I'll try to give you another example. Let's assume you got a letter from the tax office. You're supposed to pay 600€ in less than a week. Looking at your bank account tells you that you won't be able to make that payment. The letter also says that they will send an executory officer by Friday, if you don't make your payment.
Thinking about your situation you can now get hung up in that emotion that you'll lose your home, your job, your friends. You get hung up in the spiral downward. The spiral where thoughts come up one worse than the other. Do you follow?
On the other hand, you could be aware that this is just a letter. That they want their money, but it won't affect your job or anything else. Why would it? It's just a letter. You realize that even if you lose that money, you still have a roof above your head. That you have friends and family that care for you. That it's just a small financial dip and you will make up that money in no time.

See, that is being present. Maybe it's Zen too, but I don't feel qualified enough to say that yet.

The identifcation of the mind with its own image is, therefore, paralyzing because the image is fixed–it is past and finished. But it is a fixed image of oneself in motion! To cling to it is thus to be in constant contradiction and conflict. Hence Yün-men’s saying, “In walking, just walk. In sitting, just sit. Above all, don’t wobble.” In other words, the mind cannot act without giving up the impossible attempt to control itself beyond a certain point. It must let go of itself both in the sense of trusting its own memory and reflection, and in the sense of acting spontaneously, on its own into the unknown.
This is why Zen often seems to take the side of action as against reflection, and why it describes itself as “no-mind” (wu-hsin) or “no-thought” (wu-nien), and why the masters demonstrate Zen by “no-thought” (wu-nien), and why the masters demonstrate Zen by giving instantaneous and unpremeditated answers to questions. The way of Zen

So, in summary Zen is what we want to achieve in the western world for years and decades. Think of it. Your company is in a precarious situation, and your boss needs to decide something. Either the whole thing is going down, if you don't do something, or the situation stabilizes again. What would you do in that situation other than blending out everything else in your entire life, and just be present on that one thing? It doesn't matter how many colleagues need an advice from you, or how stressed out you are. Being present means that you're able to make a decision without being hung up on fear, anxiety, uncertainty. Being present is not in the future, and it is also not in the past, it is only the current moment that counts.

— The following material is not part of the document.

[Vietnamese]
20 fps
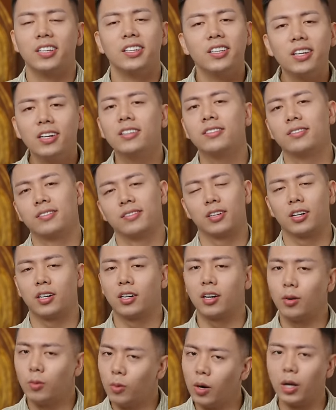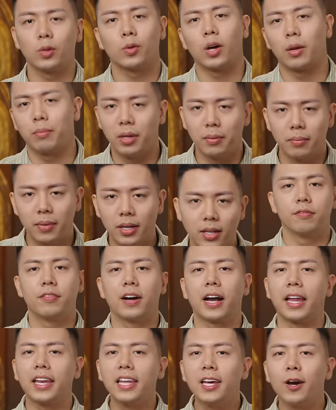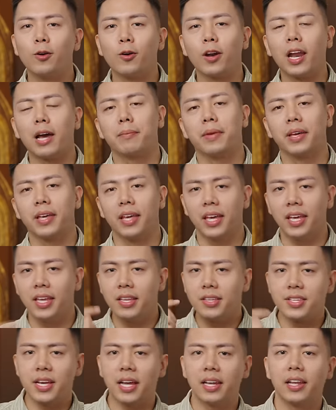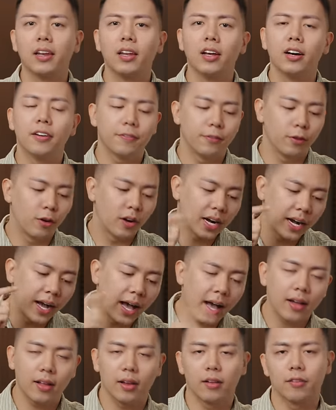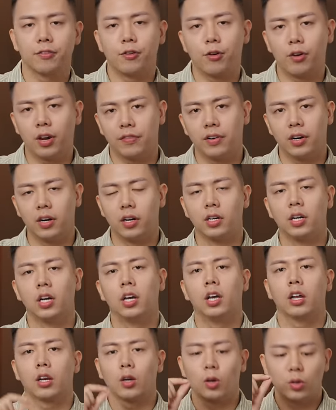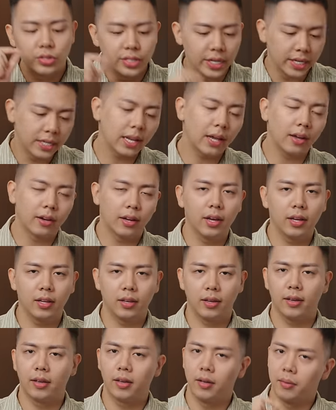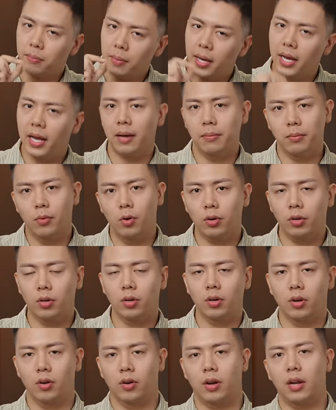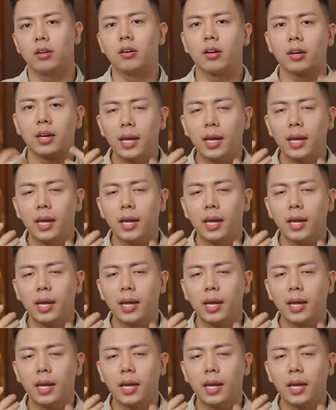nhưng không hoàn toàn biến mất và cái điều nó làm mình nghĩ Silent Love nó khác Forever đó chính là đây Bergamot nó đã được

I hope this made some things clearer to my readers. I would also like to (semi-randomly) refer to When Your World is Shaken Up by the Saddleback Church[^1], Radical Honesty and this picture.

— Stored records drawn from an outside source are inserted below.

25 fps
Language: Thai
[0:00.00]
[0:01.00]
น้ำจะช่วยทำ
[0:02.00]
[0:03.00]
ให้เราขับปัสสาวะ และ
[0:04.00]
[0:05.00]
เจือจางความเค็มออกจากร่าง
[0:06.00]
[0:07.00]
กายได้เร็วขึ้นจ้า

Now human life consists primarily and originally in action–in living in the concrete world of “suchness.” But we have the power to control action by reflection, that is, by thinking, by comparing the actual world with memories or “reflections.” Memories are organized in terms of more or less abstract images–words, signs, simplified shapes, and other symbols which can be reviewed very rapidly one after another. From such memories, reflections, and rapidly one after another. From such memories, reflections, and symbols the mind constructs its idea of itself. This corresponds to the thermostat–the source of information about its own past action by which the system corrects itself. The mind-body must, of course, trust that information in order to act, for paralysis will soon result from trying to remember whether we have remembered everything accurately.
The way of Zen

[^1]: I don't like the sheep example.